- WORK ORDER
Nothing is needed except the lines below that run from the one with "(1181.34 s)" through the one with "(1183.72 s)", repeated exactly.

- DATASET
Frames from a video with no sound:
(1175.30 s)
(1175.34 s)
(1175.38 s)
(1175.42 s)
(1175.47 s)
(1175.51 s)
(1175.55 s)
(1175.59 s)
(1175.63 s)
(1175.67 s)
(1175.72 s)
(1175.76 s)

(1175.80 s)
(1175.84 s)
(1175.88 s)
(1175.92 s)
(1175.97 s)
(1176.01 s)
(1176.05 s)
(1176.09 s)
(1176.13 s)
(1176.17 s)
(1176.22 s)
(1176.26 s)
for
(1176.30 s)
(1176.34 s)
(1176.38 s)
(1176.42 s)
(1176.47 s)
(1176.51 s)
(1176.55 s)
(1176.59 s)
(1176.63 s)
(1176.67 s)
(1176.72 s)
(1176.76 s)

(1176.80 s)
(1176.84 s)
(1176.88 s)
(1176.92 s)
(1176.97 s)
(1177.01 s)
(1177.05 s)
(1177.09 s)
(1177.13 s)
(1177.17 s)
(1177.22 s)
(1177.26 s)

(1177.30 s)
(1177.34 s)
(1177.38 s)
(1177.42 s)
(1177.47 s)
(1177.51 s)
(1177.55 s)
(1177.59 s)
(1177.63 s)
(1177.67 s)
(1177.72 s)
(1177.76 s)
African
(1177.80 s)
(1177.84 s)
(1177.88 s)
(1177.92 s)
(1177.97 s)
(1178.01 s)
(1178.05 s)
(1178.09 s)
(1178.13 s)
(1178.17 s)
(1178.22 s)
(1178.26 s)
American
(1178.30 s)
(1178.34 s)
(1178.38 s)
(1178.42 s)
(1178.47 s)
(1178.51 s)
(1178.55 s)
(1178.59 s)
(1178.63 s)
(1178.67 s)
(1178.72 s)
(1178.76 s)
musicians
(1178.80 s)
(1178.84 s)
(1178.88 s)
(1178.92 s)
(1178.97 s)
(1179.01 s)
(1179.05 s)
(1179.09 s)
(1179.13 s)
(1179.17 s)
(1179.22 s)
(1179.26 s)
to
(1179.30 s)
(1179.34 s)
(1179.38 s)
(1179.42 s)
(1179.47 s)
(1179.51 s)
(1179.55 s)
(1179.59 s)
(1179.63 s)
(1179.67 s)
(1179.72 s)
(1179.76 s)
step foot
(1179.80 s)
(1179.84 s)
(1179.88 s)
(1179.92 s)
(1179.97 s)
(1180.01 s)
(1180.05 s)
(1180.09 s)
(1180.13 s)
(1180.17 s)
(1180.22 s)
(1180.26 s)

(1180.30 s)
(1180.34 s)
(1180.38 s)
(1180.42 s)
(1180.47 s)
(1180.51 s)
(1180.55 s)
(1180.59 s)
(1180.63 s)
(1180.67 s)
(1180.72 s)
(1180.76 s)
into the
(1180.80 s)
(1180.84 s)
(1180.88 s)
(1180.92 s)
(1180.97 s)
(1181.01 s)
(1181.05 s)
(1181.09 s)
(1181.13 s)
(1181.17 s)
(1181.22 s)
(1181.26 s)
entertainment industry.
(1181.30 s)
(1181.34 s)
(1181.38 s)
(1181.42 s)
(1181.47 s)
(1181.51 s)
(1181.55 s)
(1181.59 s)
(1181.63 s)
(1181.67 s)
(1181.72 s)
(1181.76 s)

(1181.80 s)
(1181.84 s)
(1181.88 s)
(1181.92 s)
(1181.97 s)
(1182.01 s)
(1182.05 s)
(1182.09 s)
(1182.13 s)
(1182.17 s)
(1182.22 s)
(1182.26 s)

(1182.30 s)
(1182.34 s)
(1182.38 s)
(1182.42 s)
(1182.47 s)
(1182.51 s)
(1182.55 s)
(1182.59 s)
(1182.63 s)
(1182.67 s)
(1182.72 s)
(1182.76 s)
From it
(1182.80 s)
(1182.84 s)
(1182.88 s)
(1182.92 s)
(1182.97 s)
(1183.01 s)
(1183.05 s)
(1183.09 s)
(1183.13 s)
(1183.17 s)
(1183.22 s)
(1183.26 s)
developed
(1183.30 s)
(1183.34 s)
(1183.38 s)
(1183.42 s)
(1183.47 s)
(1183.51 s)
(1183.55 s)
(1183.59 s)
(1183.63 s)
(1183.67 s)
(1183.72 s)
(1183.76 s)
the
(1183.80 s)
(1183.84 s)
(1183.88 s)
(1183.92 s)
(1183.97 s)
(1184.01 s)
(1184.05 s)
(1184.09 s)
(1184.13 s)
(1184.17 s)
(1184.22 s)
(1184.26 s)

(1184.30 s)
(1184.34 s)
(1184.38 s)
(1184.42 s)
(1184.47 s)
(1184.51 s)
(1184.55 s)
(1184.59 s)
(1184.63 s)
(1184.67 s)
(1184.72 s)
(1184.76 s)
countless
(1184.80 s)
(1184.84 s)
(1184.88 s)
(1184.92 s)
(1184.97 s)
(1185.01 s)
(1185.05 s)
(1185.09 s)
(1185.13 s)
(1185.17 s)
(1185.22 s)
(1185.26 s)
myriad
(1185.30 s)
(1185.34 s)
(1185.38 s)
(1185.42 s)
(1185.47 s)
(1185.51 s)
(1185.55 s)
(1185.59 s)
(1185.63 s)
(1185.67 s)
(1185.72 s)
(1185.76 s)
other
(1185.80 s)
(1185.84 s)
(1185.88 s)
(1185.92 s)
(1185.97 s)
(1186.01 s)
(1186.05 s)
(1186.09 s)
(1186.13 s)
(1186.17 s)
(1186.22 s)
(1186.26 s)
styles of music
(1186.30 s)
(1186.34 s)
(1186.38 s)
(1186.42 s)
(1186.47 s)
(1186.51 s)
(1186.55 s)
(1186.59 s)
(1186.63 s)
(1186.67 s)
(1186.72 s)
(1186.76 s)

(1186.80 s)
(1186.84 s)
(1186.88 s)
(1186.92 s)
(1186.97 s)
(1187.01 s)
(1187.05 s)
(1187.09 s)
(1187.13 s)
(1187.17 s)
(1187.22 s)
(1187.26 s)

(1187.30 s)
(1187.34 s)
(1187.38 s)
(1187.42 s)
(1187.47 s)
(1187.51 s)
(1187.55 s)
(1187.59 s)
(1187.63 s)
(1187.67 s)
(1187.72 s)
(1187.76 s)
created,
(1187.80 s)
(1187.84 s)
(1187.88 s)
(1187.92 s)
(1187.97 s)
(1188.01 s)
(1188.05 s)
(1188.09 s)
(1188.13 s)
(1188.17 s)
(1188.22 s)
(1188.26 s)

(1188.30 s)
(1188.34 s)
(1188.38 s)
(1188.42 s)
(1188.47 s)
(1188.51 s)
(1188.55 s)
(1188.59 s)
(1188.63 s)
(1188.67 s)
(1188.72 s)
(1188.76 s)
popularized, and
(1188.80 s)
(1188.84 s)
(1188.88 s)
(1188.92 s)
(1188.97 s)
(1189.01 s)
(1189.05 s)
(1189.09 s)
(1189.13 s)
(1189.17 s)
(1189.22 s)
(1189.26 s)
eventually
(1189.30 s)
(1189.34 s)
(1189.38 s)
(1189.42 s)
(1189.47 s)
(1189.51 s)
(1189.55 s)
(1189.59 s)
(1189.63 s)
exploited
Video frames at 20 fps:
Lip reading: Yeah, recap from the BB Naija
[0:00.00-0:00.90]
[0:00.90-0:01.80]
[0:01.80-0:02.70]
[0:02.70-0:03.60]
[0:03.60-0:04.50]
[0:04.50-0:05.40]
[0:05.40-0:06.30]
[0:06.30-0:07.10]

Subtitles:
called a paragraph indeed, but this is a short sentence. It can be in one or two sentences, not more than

- SOLUTION
(1181.34 s)
(1181.38 s)
(1181.42 s)
(1181.47 s)
(1181.51 s)
(1181.55 s)
(1181.59 s)
(1181.63 s)
(1181.67 s)
(1181.72 s)
(1181.76 s)

(1181.80 s)
(1181.84 s)
(1181.88 s)
(1181.92 s)
(1181.97 s)
(1182.01 s)
(1182.05 s)
(1182.09 s)
(1182.13 s)
(1182.17 s)
(1182.22 s)
(1182.26 s)

(1182.30 s)
(1182.34 s)
(1182.38 s)
(1182.42 s)
(1182.47 s)
(1182.51 s)
(1182.55 s)
(1182.59 s)
(1182.63 s)
(1182.67 s)
(1182.72 s)
(1182.76 s)
From it
(1182.80 s)
(1182.84 s)
(1182.88 s)
(1182.92 s)
(1182.97 s)
(1183.01 s)
(1183.05 s)
(1183.09 s)
(1183.13 s)
(1183.17 s)
(1183.22 s)
(1183.26 s)
developed
(1183.30 s)
(1183.34 s)
(1183.38 s)
(1183.42 s)
(1183.47 s)
(1183.51 s)
(1183.55 s)
(1183.59 s)
(1183.63 s)
(1183.67 s)
(1183.72 s)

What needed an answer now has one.